Secretário de Fazenda e Planejamento de São Paulo, o ex-ministro da Fazenda Henrique Meirelles afirmou que "não faz sentido" a proposta do governo federal para compensar a queda de arrecadação dos Estados causada pela pandemia de coronavírus.
Ele disse que, uma vez que a dimensão e a duração da recessão são imprevisíveis, o plano não pode valer por apenas três meses e não deve prever um teto de repasses aos governos locais como quer o ministro da Economia, Paulo Guedes.
– Não sabemos qual será a duração e o tamanho da recessão. São questões que não dependem da nossa decisão. Vamos fazer um acordo com quem? Com Deus? Não podemos combinar que a pandemia só vai durar três meses. Se demorar mais, vai custar mais, não só em termos de recursos do Tesouro, mas em termos de vidas humanas – declarou Meirelles à reportagem.
O secretário defendeu o projeto de socorro que foi aprovado pela Câmara dos Deputados na segunda-feira (13) e criticado pela equipe econômica do governo federal.
O texto determina que a União repasse recursos aos Estados e municípios por seis meses, como forma de compensação pelas perdas com o recolhimento do Imposto sobre Circulação de Mercadorias e Serviços (ICMS), estadual, e do Imposto sobre Serviços de Qualquer Natureza (ISS), municipal, provocadas pela paralisação de atividades econômicas.
A equipe do ministro Paulo Guedes, no entanto, insiste na proposta que prevê a transferência menor de recursos, por apenas três meses.
– O governo tem o direito de fazer isso. O que os Estados apontam é que isso não faz sentido. Não cabe aos Estados determinar que vamos encerrar o isolamento na data tal e que a economia voltará ao normal imediatamente – afirmou Meirelles.
Líderes da Câmara, onde o projeto foi aprovado por ampla maioria, calculam em R$ 80 bilhões os repasses que serão feitos nos próximos meses, mas o texto não estabelece um teto para essas compensações.
O Ministério da Economia afirma que esse modelo não dá previsibilidade aos gastos. Em caso de queda de 10% da receita, a despesa seria de R$ 30 bilhões. O desembolso subiria para R$ 85,5 bilhões em seis meses se a receita for 30% menor.

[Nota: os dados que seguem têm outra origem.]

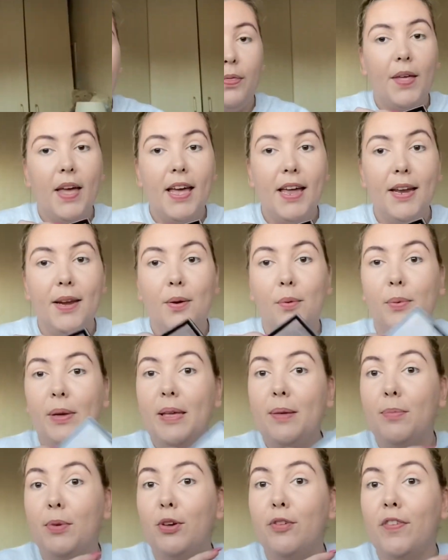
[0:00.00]
Then
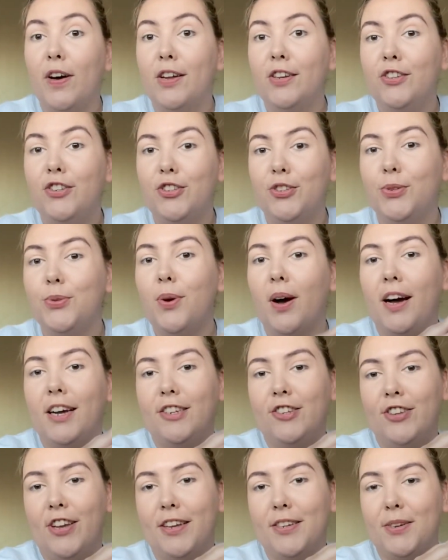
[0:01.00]
we move on to
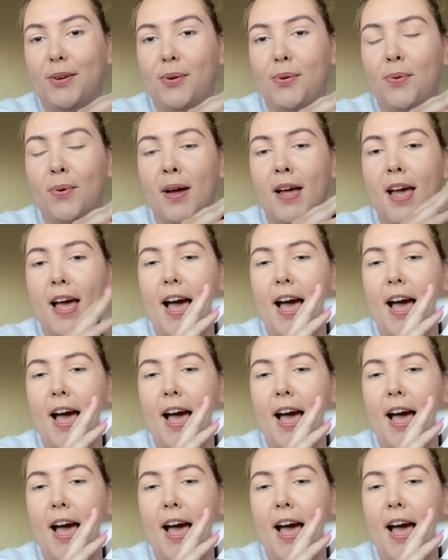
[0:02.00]
eyeshadow,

Caso a arrecadação caia pela metade, o gasto seria de R$ 142,5 bilhões, nos termos do projeto aprovado pela Câmara.
O governo apresentou nesta terça-feira (14) um pacote alternativo de medidas, no valor de R$ 77,4 bilhões – sendo R$ 40 bilhões de repasses diretos aos Estados e municípios, R$ 22,6 bilhões de suspensão de dívidas com a União, e R$ 14,8 bilhões de dívidas com bancos públicos federais.

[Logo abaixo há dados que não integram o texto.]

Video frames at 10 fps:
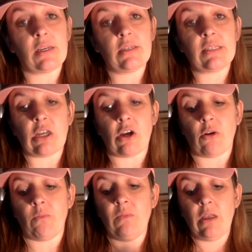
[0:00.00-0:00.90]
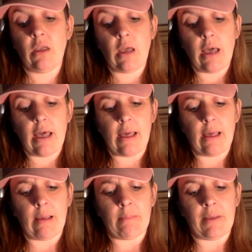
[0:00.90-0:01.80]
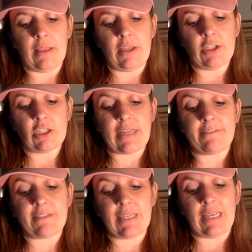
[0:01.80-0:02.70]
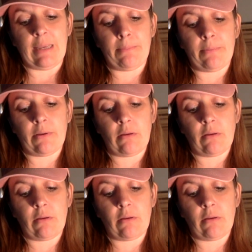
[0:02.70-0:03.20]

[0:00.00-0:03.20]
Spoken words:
So you just have to keep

– A crítica que se faz, de que não se sabe o valor (dos repasses), também não faz sentido – reagiu Meirelles. – Todos estamos trabalhando pra ser o menor possível. Se durar mais, a tragédia humana será maior, e a consequência econômica também. A sociedade brasileira vai ter que enfrentar. Vai aumentar a dívida? Vamos ter que enfrentar esse problema.
O secretário, subordinado ao governador João Doria (PSDB), diz considerar "correta e equilibrada" a versão de socorro aos Estados aprovada pela Câmara. O texto ainda precisa ser aprovado pelo Senado e pode ser vetado pelo presidente Jair Bolsonaro (sem partido).

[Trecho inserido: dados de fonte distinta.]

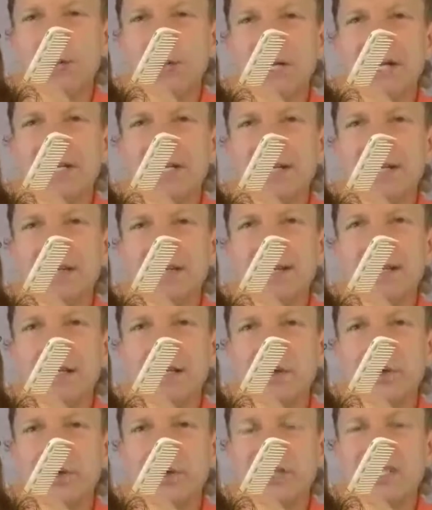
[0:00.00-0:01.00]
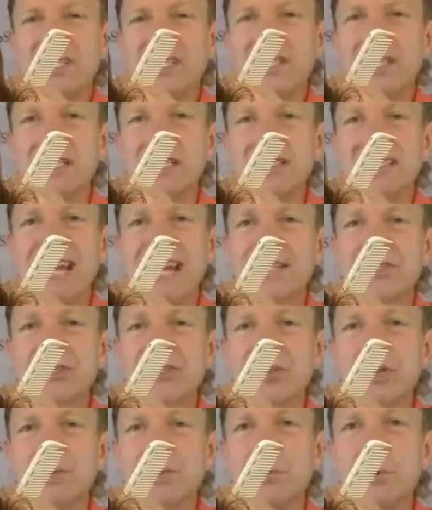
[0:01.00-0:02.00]
it in the teeth, you can see the
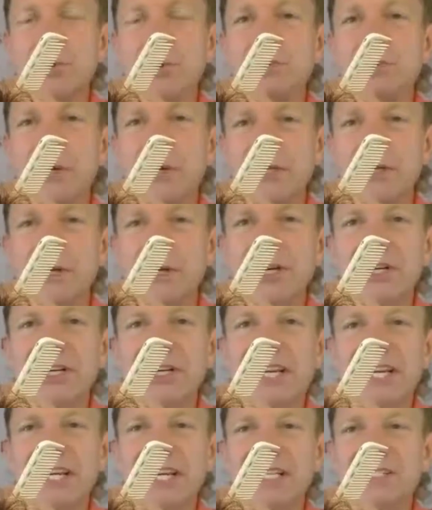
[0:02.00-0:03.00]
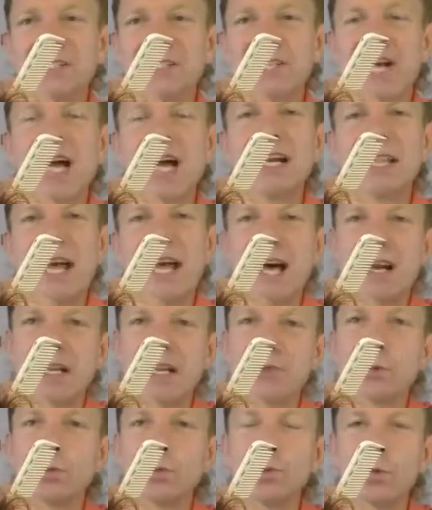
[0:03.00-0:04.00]
texture and movement you're going to get inside of that.
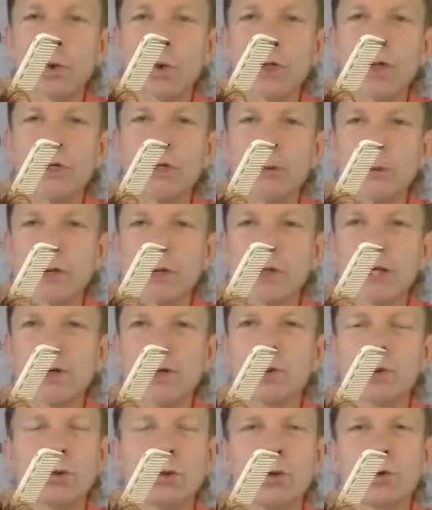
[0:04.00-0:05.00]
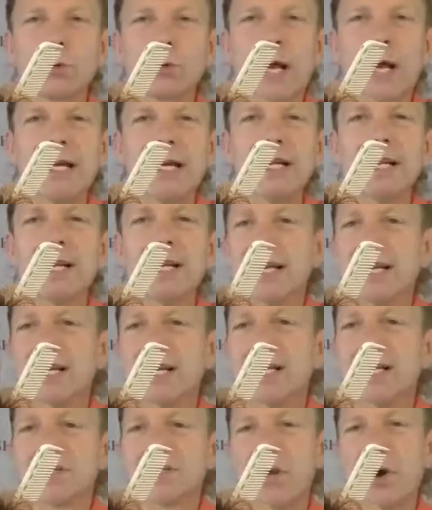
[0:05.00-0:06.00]
It's really, really cool, right?
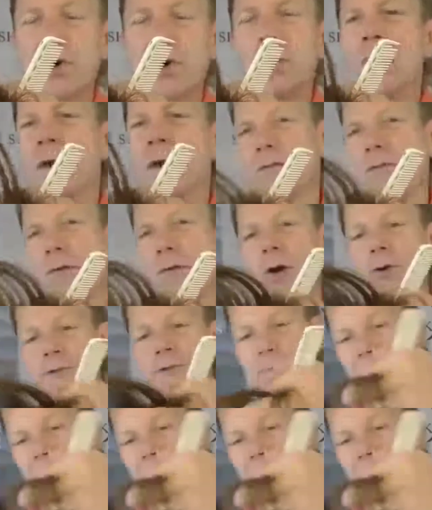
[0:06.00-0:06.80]
So for those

– O projeto não permite um aumento das despesas dos Estados. Pelo contrário, porque não aumenta o limite de crédito. Houve falatório sobre isso antes, mas os Estados não propuseram isso – declarou, acrescentando que o texto veda também a concessão de subsídios fiscais pelos governos locais.
Em confronto político com Doria, o presidente Jair Bolsonaro já insinuou que não daria ajuda financeira a governadores que impuseram medidas de isolamento, com impacto sobre a economia e a arrecadação.
– Quer agora vir para cima de mim? Não, ele tem que se responsabilizar pelo que ele fez – disse Bolsonaro no dia 2 de abril, referindo-se a um pedido de compensação feito por governadores numa carta assinada por Doria. – Não vai cair no meu colo essa responsabilidade.
Meirelles defendeu as medidas de isolamento e disse que as consequências econômicas também são negativas para os Estados.
– Ninguém tomou atitude simplesmente pela vontade de diminuir a atividade econômica. Elas foram necessárias para proteger a população – afirmou.